##### GIVEN RECORDS #####
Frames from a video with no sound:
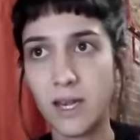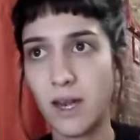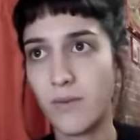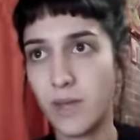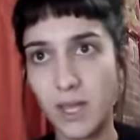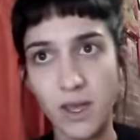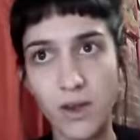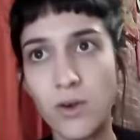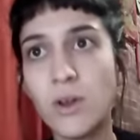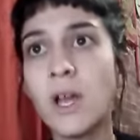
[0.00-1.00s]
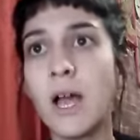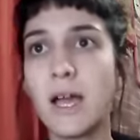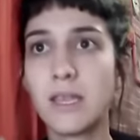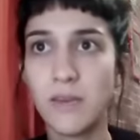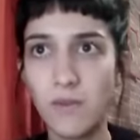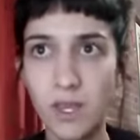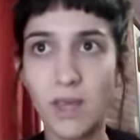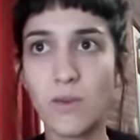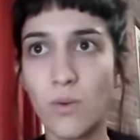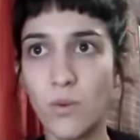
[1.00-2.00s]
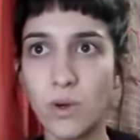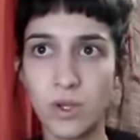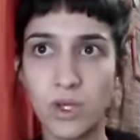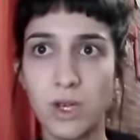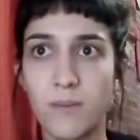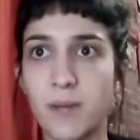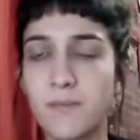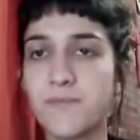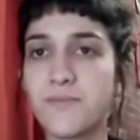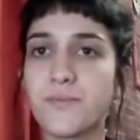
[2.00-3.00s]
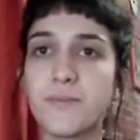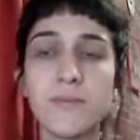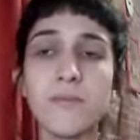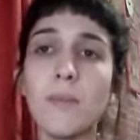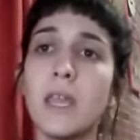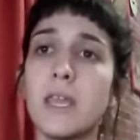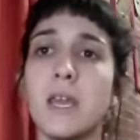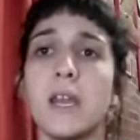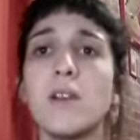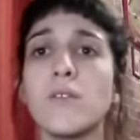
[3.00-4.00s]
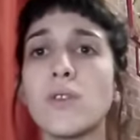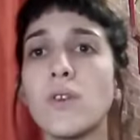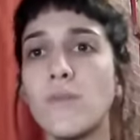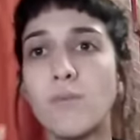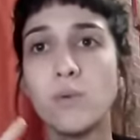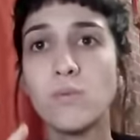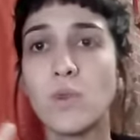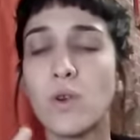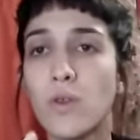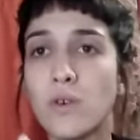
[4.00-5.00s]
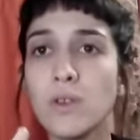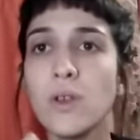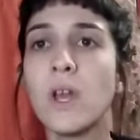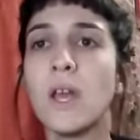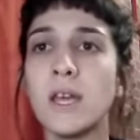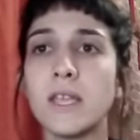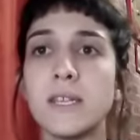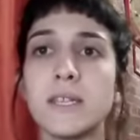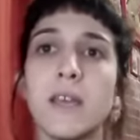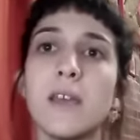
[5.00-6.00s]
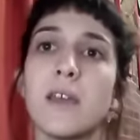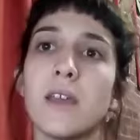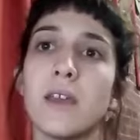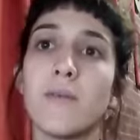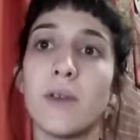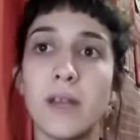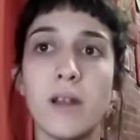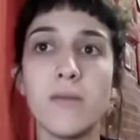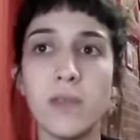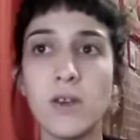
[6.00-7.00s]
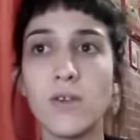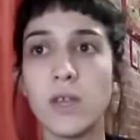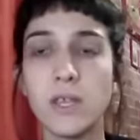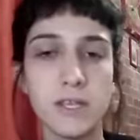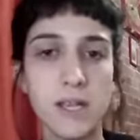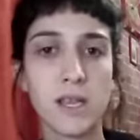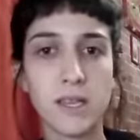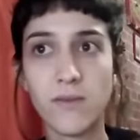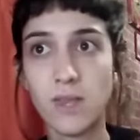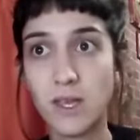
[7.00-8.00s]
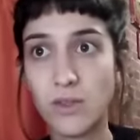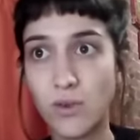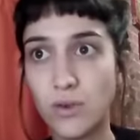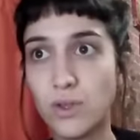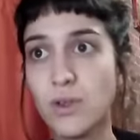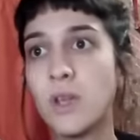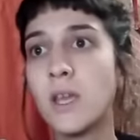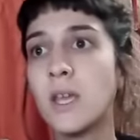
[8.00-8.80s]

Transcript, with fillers: en el video actividad 1 se llama. Y en el otro, el punto 2, dice, eh, vean el video que dice actividad 2,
#####
* [TASK DESCRIPTION] Going through the entries above, count the lines that have the word "with" and state that count alone.

* [TASK ANSWER] 2